#### Task directions:
Transcribe, with complete accuracy, all of the entries below except for the pictures.
** Records shown follows **
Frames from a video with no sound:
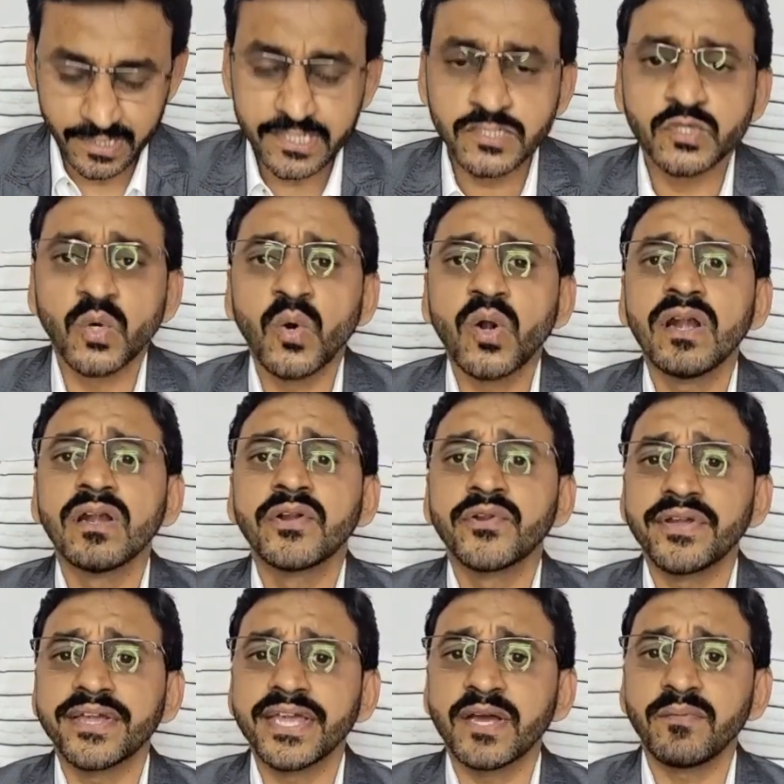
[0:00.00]
So
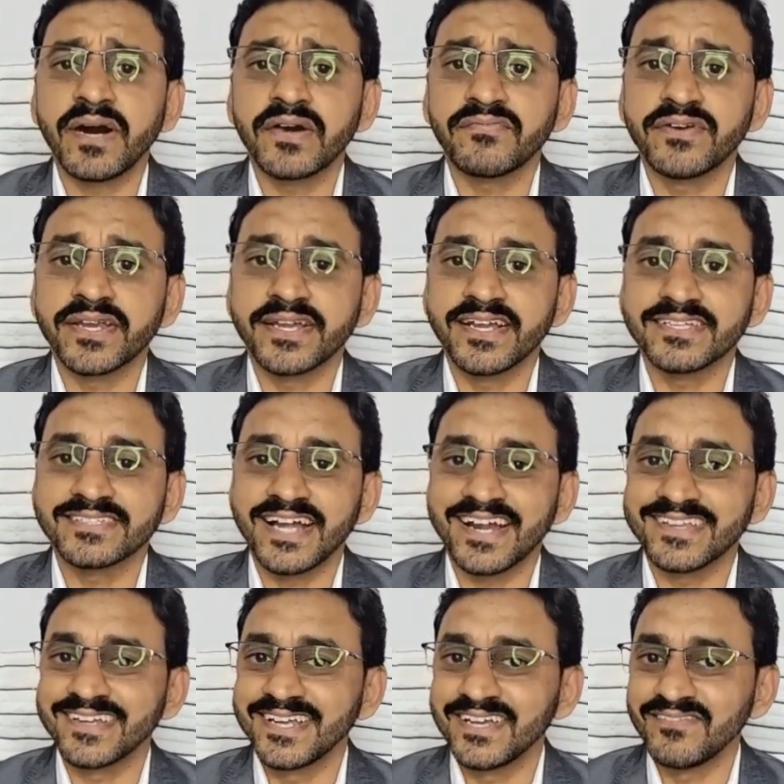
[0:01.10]
trachea bifurcates at
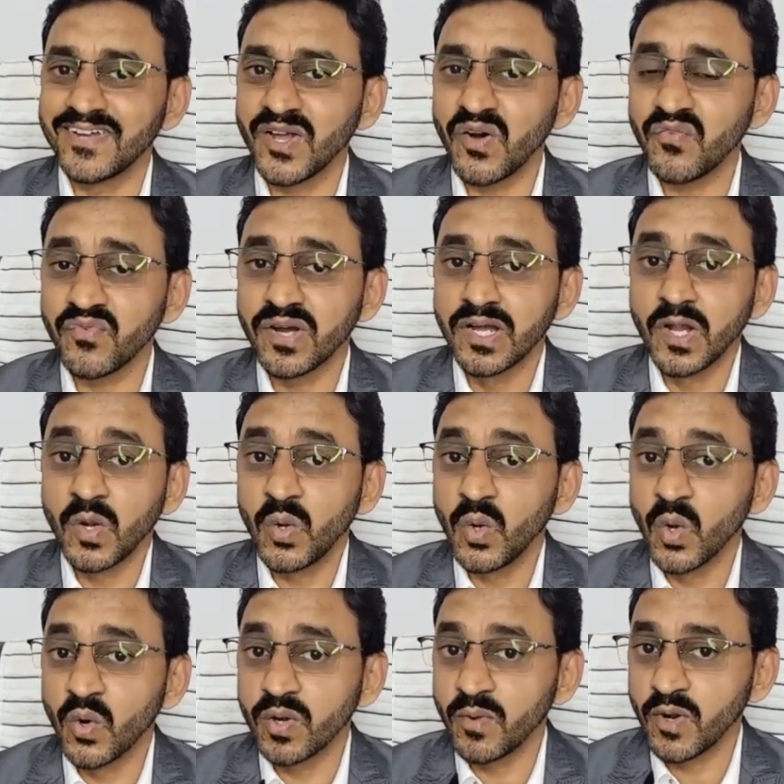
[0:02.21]
the level of
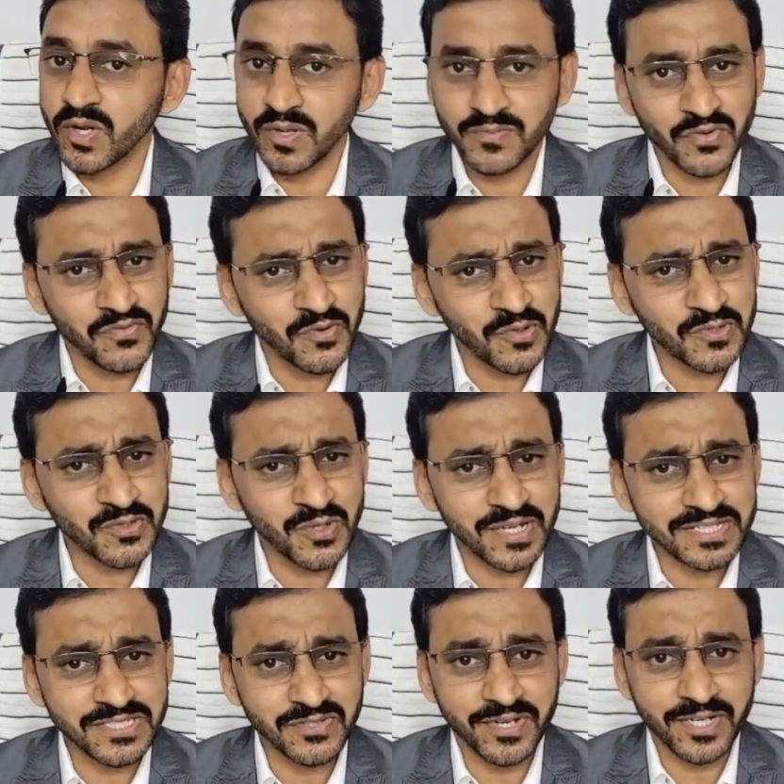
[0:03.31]
lower body of the fourth
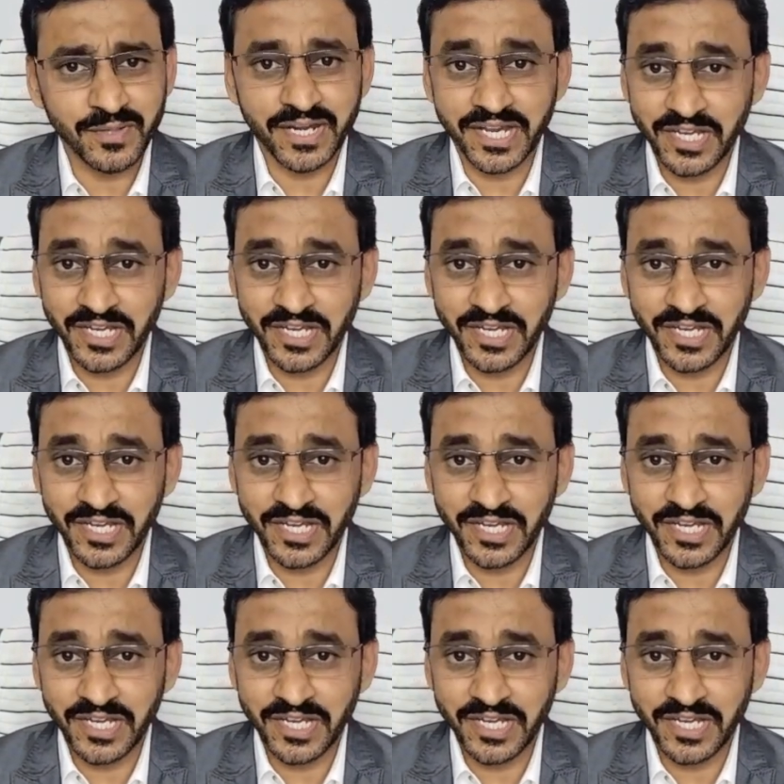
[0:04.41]
thoracic vertebra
** End of Records shown **
#### Reply:
Frames from a video with no sound:
[0:00.00]
So
[0:01.10]
trachea bifurcates at
[0:02.21]
the level of
[0:03.31]
lower body of the fourth
[0:04.41]
thoracic vertebra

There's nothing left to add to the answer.